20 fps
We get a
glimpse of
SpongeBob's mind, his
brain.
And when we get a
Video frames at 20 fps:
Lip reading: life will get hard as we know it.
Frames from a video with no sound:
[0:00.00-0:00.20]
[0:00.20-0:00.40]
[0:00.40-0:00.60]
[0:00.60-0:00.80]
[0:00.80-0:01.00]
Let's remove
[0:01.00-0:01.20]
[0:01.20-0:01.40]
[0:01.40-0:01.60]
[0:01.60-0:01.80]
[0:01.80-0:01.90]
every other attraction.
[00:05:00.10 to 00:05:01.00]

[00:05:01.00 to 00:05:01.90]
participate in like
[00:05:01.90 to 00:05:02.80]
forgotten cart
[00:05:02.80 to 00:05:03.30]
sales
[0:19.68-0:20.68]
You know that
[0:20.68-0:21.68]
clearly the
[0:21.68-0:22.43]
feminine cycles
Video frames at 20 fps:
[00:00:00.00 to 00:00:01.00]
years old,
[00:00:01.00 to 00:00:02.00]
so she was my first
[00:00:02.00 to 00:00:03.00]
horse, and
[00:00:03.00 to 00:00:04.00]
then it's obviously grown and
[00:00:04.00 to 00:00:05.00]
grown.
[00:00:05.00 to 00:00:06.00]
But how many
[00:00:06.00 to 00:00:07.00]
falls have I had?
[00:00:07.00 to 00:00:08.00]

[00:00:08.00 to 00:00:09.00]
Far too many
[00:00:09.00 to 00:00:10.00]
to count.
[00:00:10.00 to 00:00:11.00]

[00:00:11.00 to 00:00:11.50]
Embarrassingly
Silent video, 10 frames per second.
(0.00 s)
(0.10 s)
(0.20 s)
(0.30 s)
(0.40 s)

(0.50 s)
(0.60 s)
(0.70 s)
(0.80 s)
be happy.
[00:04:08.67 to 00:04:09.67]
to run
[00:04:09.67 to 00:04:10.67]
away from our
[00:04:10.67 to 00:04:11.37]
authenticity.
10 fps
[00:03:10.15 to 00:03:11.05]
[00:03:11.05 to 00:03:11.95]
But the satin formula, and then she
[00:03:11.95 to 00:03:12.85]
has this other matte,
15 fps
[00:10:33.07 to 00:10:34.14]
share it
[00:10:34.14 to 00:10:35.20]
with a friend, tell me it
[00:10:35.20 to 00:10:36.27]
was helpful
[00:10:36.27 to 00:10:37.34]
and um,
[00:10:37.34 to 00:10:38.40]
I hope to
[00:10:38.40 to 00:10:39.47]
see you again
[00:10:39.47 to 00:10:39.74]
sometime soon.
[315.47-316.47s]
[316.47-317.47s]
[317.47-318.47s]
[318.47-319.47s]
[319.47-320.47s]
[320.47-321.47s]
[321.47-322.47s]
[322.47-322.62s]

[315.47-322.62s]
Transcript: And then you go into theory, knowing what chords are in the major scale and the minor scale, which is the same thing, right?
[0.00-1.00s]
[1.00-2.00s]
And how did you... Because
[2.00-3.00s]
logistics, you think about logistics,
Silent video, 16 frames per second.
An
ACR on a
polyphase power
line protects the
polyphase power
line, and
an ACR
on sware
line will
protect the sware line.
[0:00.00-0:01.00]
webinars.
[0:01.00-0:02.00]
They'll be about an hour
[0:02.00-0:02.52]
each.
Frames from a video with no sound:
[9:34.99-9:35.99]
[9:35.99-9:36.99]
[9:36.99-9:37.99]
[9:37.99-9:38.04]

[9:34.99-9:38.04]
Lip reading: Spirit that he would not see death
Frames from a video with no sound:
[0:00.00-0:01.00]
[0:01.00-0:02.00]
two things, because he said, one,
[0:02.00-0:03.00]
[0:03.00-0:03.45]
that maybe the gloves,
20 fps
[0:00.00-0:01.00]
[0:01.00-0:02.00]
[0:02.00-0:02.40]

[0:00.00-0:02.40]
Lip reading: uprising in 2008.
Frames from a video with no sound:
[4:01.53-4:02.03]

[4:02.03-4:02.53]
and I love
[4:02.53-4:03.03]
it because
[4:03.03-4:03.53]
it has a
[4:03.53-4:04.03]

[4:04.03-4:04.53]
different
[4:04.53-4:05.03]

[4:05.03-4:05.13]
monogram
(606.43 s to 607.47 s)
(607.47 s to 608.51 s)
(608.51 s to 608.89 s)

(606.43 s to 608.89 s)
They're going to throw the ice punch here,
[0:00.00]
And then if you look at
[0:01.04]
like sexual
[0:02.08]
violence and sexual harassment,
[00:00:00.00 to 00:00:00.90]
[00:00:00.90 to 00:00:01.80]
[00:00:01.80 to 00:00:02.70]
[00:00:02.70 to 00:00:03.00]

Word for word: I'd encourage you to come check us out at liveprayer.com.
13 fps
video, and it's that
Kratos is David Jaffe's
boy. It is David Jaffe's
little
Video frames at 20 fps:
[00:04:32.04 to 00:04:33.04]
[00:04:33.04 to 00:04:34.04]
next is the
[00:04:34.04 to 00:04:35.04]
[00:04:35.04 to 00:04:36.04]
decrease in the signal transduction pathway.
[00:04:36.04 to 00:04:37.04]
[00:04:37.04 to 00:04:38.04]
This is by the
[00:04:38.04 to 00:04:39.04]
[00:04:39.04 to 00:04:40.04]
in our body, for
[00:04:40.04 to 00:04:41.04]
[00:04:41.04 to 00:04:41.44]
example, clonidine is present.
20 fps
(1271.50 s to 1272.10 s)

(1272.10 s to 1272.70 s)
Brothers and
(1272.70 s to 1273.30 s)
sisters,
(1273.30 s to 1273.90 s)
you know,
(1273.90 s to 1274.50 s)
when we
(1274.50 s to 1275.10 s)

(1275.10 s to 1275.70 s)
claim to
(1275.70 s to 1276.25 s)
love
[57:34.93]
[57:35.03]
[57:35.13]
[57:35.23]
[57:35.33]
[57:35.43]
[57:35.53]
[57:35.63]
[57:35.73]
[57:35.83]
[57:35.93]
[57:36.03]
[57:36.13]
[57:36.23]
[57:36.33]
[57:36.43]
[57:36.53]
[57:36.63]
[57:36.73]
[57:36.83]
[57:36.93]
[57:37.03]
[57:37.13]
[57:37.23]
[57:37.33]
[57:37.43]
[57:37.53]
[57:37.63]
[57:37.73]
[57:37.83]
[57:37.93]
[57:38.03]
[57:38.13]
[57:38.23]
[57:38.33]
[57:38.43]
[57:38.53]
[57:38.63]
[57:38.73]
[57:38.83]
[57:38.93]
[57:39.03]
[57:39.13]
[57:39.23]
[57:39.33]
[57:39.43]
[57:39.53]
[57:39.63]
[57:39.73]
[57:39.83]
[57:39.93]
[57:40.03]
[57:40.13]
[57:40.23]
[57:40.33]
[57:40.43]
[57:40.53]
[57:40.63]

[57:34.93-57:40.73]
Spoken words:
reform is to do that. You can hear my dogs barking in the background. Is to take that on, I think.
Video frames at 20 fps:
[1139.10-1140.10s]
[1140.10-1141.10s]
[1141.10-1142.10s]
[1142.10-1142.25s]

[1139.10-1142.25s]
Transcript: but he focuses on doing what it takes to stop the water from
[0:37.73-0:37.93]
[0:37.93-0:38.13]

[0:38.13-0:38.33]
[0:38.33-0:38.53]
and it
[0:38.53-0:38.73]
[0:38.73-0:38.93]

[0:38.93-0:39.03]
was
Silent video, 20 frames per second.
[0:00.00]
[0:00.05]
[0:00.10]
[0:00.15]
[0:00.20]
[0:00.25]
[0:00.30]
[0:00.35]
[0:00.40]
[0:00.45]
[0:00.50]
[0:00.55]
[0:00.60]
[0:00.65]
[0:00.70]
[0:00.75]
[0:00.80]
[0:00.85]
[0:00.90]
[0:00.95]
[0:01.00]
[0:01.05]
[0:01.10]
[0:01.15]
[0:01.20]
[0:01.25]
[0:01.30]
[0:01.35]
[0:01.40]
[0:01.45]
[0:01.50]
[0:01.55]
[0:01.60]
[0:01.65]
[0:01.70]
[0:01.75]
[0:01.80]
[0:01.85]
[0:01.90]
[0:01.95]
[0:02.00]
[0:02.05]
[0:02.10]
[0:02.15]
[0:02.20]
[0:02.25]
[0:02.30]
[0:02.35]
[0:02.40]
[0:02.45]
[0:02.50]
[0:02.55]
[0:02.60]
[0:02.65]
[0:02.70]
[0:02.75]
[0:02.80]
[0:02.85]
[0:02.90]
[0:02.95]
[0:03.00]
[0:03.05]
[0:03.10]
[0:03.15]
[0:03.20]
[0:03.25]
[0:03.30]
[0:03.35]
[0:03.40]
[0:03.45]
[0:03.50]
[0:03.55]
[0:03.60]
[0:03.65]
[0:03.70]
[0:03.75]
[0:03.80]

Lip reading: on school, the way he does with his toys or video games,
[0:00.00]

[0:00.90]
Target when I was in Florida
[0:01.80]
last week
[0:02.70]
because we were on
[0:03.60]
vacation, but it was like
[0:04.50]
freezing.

-------------------------

Locate the word "reading" in the records and collect each line it appears in.

Lip reading: life will get hard as we know it.
Lip reading: Spirit that he would not see death
Lip reading: uprising in 2008.
Lip reading: on school, the way he does with his toys or video games,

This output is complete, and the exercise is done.